» PROBLEM
In the copy, include every entry exactly but none of the pictures.

» RECORDS TO USE
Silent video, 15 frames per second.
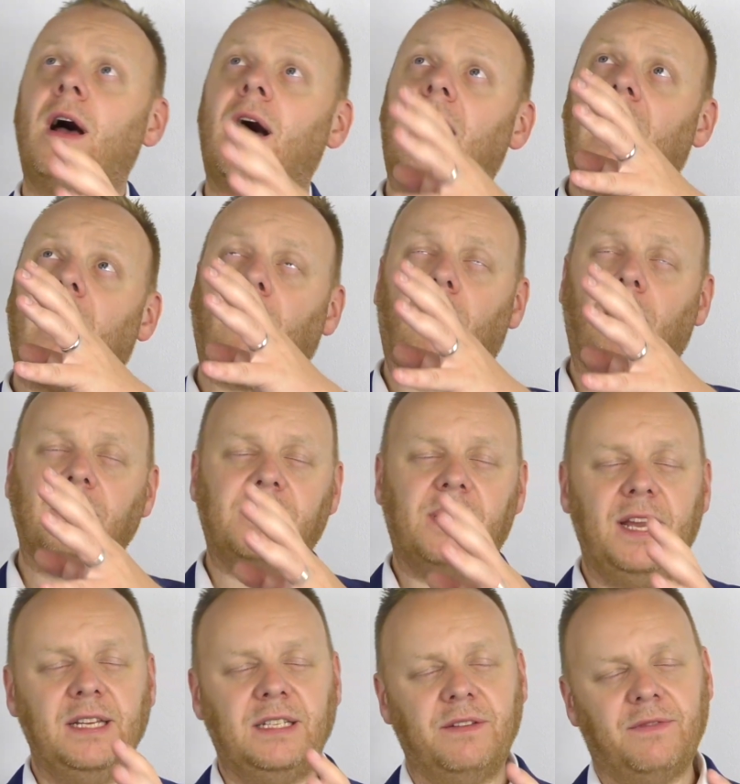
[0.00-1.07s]
How long has the
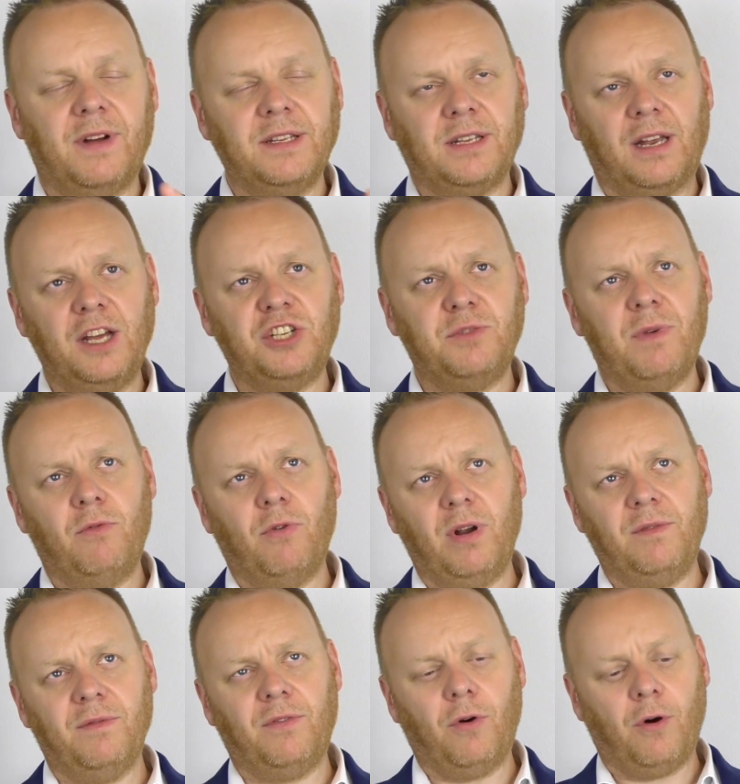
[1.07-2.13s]
heating ventilation been
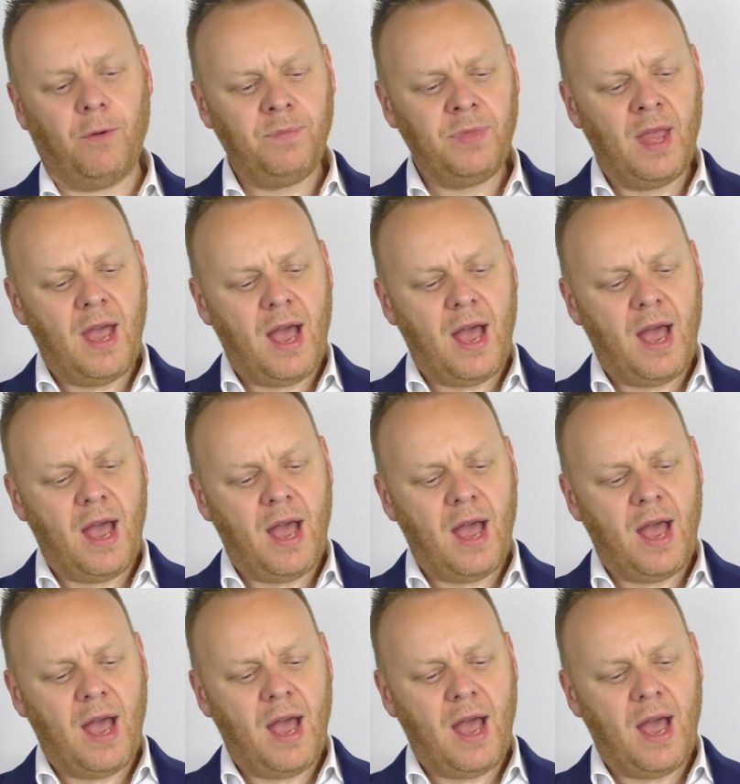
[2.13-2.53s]
running for?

» RESULT
Silent video, 15 frames per second.
[0.00-1.07s]
How long has the
[1.07-2.13s]
heating ventilation been
[2.13-2.53s]
running for?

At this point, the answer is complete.